XVII
At Havana—Dr. Howe—Trial of Señor Maestri—Music of the contradanza.
The warm bath round the corner, is a refreshment after a day’s railroad ride in such heat; and there, in the front room, the man in his shirt sleeves is serving out liquor, as before, and the usual company of Creoles is gathered about the billiard tables. After a dinner in the handsome, airy restaurant of Le Grand’s, I drive into the city in the evening, to the close streets of the Entramuros, and pay a visit to the lady whom I failed to see on my arrival. I am so fortunate as to meet her, and beside the pleasure to be found in her society, I am glad to be able to give her personal information from her attached and sympathizing friends, at the North.
While I am there, a tinkling sound of bells is heard in the streets, and lights flash by.
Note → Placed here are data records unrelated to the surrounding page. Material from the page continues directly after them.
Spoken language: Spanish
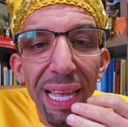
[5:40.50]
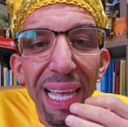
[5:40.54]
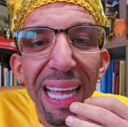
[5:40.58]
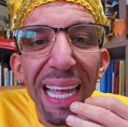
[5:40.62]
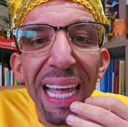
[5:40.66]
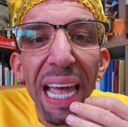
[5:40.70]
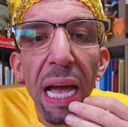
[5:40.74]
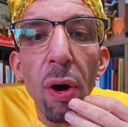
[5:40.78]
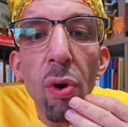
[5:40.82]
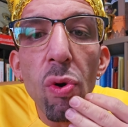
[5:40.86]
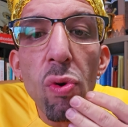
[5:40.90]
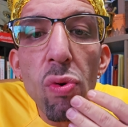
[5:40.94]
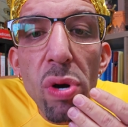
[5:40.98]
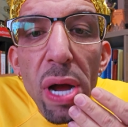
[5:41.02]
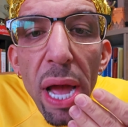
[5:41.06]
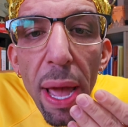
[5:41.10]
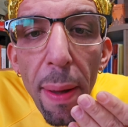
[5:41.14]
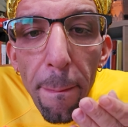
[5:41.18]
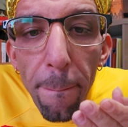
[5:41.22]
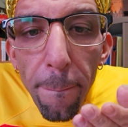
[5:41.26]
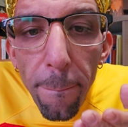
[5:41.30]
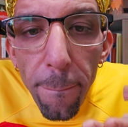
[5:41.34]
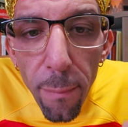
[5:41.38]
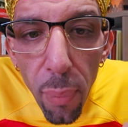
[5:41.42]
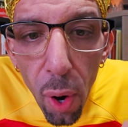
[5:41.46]
que es un
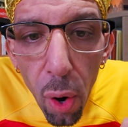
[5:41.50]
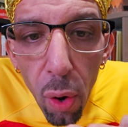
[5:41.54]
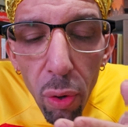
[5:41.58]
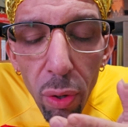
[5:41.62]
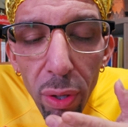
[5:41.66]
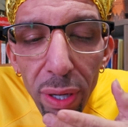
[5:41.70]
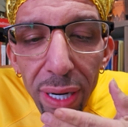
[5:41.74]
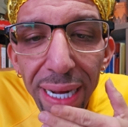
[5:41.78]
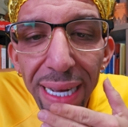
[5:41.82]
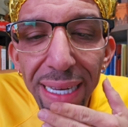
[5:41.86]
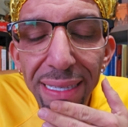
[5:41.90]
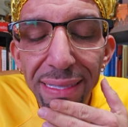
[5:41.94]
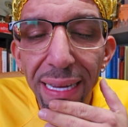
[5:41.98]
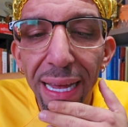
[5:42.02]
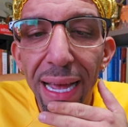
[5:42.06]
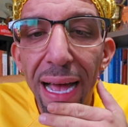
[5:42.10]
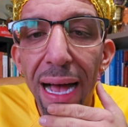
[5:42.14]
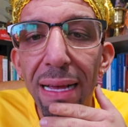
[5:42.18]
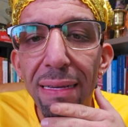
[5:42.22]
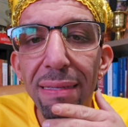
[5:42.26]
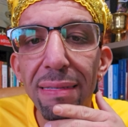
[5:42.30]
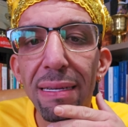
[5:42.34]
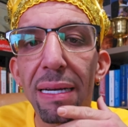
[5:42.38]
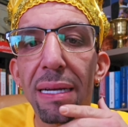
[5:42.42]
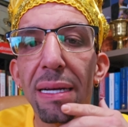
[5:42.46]
esbo que se
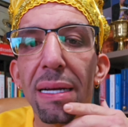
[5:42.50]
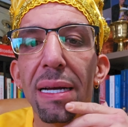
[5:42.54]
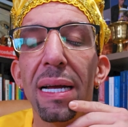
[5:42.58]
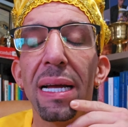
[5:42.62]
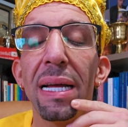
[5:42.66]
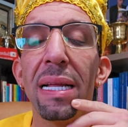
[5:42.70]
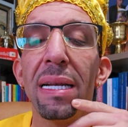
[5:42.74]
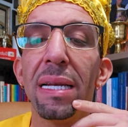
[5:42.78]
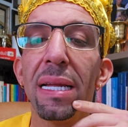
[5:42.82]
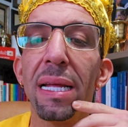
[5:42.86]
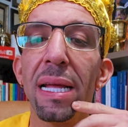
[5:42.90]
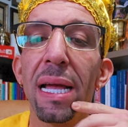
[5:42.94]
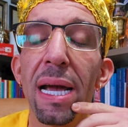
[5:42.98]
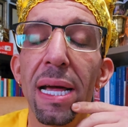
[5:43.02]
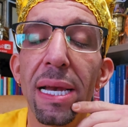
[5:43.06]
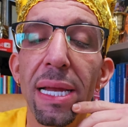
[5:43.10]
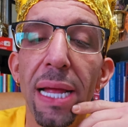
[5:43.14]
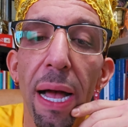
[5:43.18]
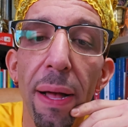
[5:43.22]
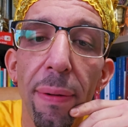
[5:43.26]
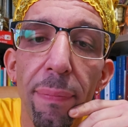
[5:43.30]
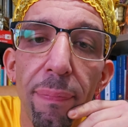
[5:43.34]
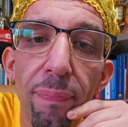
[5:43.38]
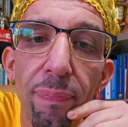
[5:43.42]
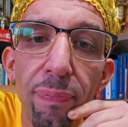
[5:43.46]
hace en
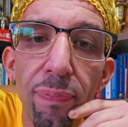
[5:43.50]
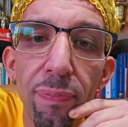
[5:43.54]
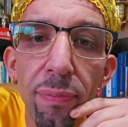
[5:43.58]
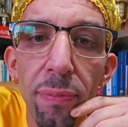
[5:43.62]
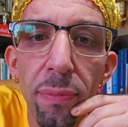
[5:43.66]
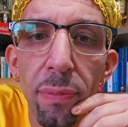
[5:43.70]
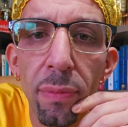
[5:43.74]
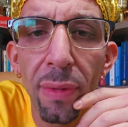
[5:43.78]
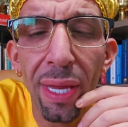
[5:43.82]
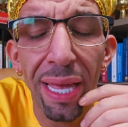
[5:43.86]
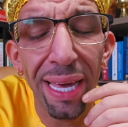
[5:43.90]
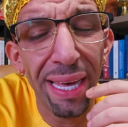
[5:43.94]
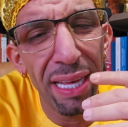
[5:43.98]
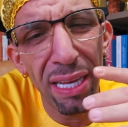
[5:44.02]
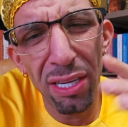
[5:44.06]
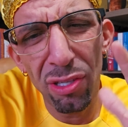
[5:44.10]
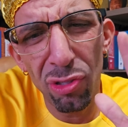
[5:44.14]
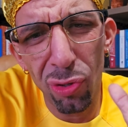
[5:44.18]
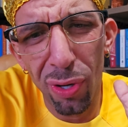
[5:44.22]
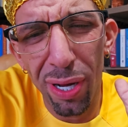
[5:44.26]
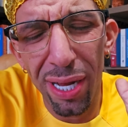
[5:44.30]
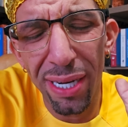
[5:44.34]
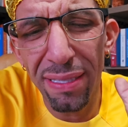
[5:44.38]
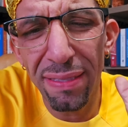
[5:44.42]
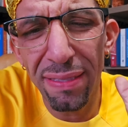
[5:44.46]
Nigeria que de hecho ya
It is a procession, going to carry the viaticum, the last sacrament, to a dying person.
From this house, I drove towards the water side, past the Plaza de Armas, the old Plaza de San Francisco, with its monastery turned into an almazen (a storehouse of merchandise), through the Calle de los Officios, to the boardinghouse of Madame Almy, to call upon Dr. and Mrs. Howe. Mr. Parker left Havana, as he intended, last Tuesday, for Santa Cruz. He found Havana rather too hot for his comfort, and Santa Cruz, the most healthful and temperate of the islands, had always been his destination. He had visited a few places in the city, and among others, the College of Belen, where he had been courteously received by the Jesuits. I found that they knew his reputation as a scholar and writer, and a leading champion of modern Theism in America. Dr. Howe had called at Le Grand’s, yesterday, to invite me to go with him to attend a trial, at the Audiencia, which attracted a good deal of interest among the Creoles. The story, as told by the friends of Señor Maestri, the defendant, is, that in the performance of a judicial duty, he discharged a person against whom the government was proceeding illegally, and that this led to a correspondence between him and the authorities, which resulted in his being deposed and brought to trial, before the Audiencia, on a charge of disrespect to the Captain-General. I have no means of learning the correctness of this statement, at present—
“I say the tale as ’twas said to me.”
The cause has, at all events, excited a deep interest among the Creoles, who see in it another proof of the unlimited character of the centralized power that governs them. I regret that I missed a scene of so much interest and instruction. Dr. Howe told me that Maestri’s counsel, Señor Azcárate, a young lawyer, defended his friend courageously; but the evidence being all in writing, without the exciting conflicts and vicissitudes of oral testimony, and the written arguments being delivered sitting, there was not much in the proceedings to stimulate the Creole excitability. No decision was given, the Court taking time to deliberate. It seems to have been a Montalembert trial, on a small theatre.
Tonight there is again a máscara at the next door, but my room is now more remote, and I am able to sleep through it. Once I awoke. It was nearly five o’clock. The music was still going on, but in softer and more subdued tones. The drums and trumpets were hushed, and all had fallen, as if by the magic touch of the approaching dawn, into a trance of sound, a rondo of constantly returning delicious melody, as nearly irresistible to the charmed sense as sound can be conceived to be—just bordering on the fusing state between sense and spirit. It is a contradanza of Cuba. The great bells beat five, over the city; and instantly the music ceases, and is heard no more. The watchmen cry the hour and the bells of the hospitals and convents sound their matins though it is yet dark.